Das war ein Zufall. Es war Pandemie, und da hatte ich davor mein letztes Buch herausgegeben, mehr oder weniger in Zusammenfassung, und auch ein bisschen kritisch dazu. Meine Buben wollten immer wissen, wie es früher gewesen war. Da habe ich ihre Streiche herausgesucht und aufgeschrieben, nicht wie ein Tagebuch, aber beim Erzählen und in den Erinnerungen ging es mal um den einen Kranken, dann einen anderen... und zum Schluss ging es mehr um die Kranken als um die Buben in den Geschichten. Ich habe nicht die Krankheit thematisiert, sondern die Menschen und das Benehmen von Menschen.

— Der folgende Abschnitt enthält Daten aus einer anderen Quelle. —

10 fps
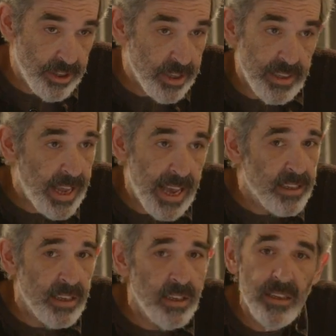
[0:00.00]
Just
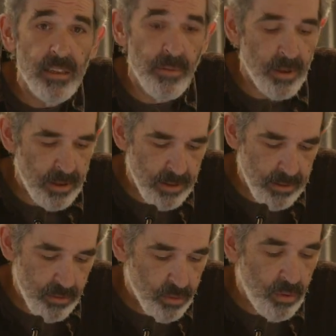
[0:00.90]
ask Elizabeth
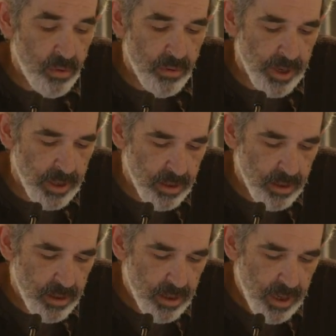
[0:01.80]
or Lauren,
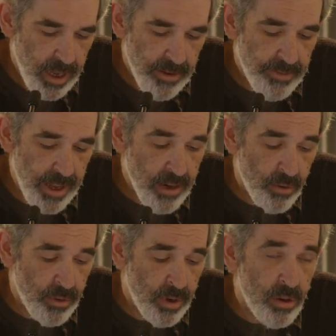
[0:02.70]
and if they
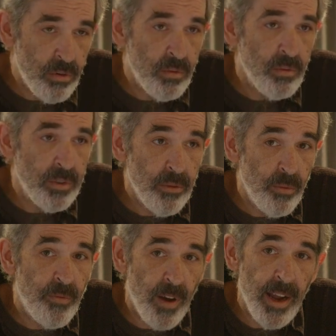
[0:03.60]
don't know, they
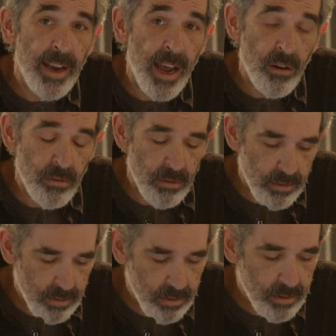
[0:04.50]
will find out.
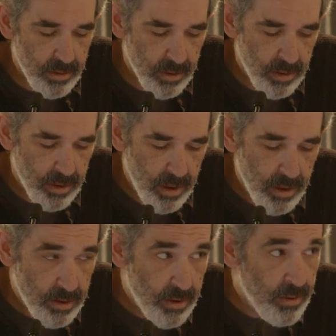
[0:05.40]

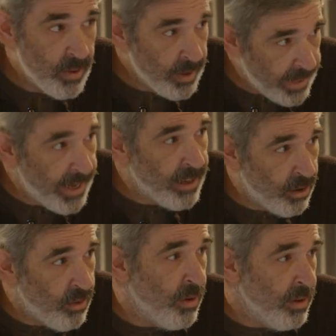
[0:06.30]
So I want to thank
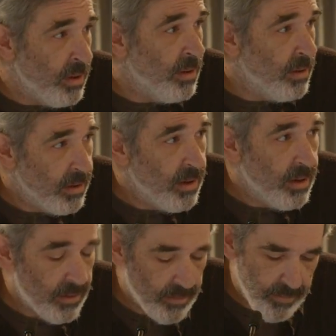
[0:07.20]
Lauren
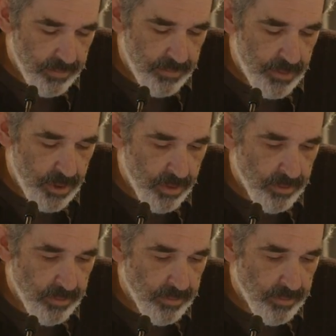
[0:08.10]
for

Und ich wollte ursprünglich die Schrift als „Buch der Unschicklichkeiten“ herausgeben, denn es ging immer darum, dass der Patient sich unschicklich benommen hat: Dass er etwas gewünscht hat, was er nicht hätte dürfen, oder nicht hätte sollen. 165 Stückchen sind entstanden, von denen auch 30 aus dem privaten Leben. „Ein Arzt erzählt über seine Erlebnisse im Banat und in Deutschland“ war letztendlich der Titel, auf den sich Familie und (Oswald Hartmann)Verlag einigten. Vom 1. November 1961 bis 1. November 1974 war ich im Blumenthal Arzt.

Was war Blumenthal für ein Ort damals? 

Ich stamme zwar aus Paulisch, aber wir sind hier zu Hause gewesen. Meine Frau und ich haben uns in Blumenthal sehr gut gefühlt, lauter Schwaben, und die waren glücklich, dass ein deutscher Arzt kommt. Meine Frau war in der Schule Lehrerin. Bei den Kirchweihfesten und auch sonst bei Festen war ich immer dabei, fast bei allen Hochzeiten. Und da hat es immer eins gegeben: gebratenes „Pürzel“ von der Gans und Bäckerkipfel. Das waren meine Lieblingsspeisen, die Köchin auf der Hochzeit hat das gewusst, und das habe ich dann gekriegt. Die Blumenthaler sind zugänglich, lustig, aufgeschlossen, aber am Anfang auch zurückhaltend, so wie alle anderen auch.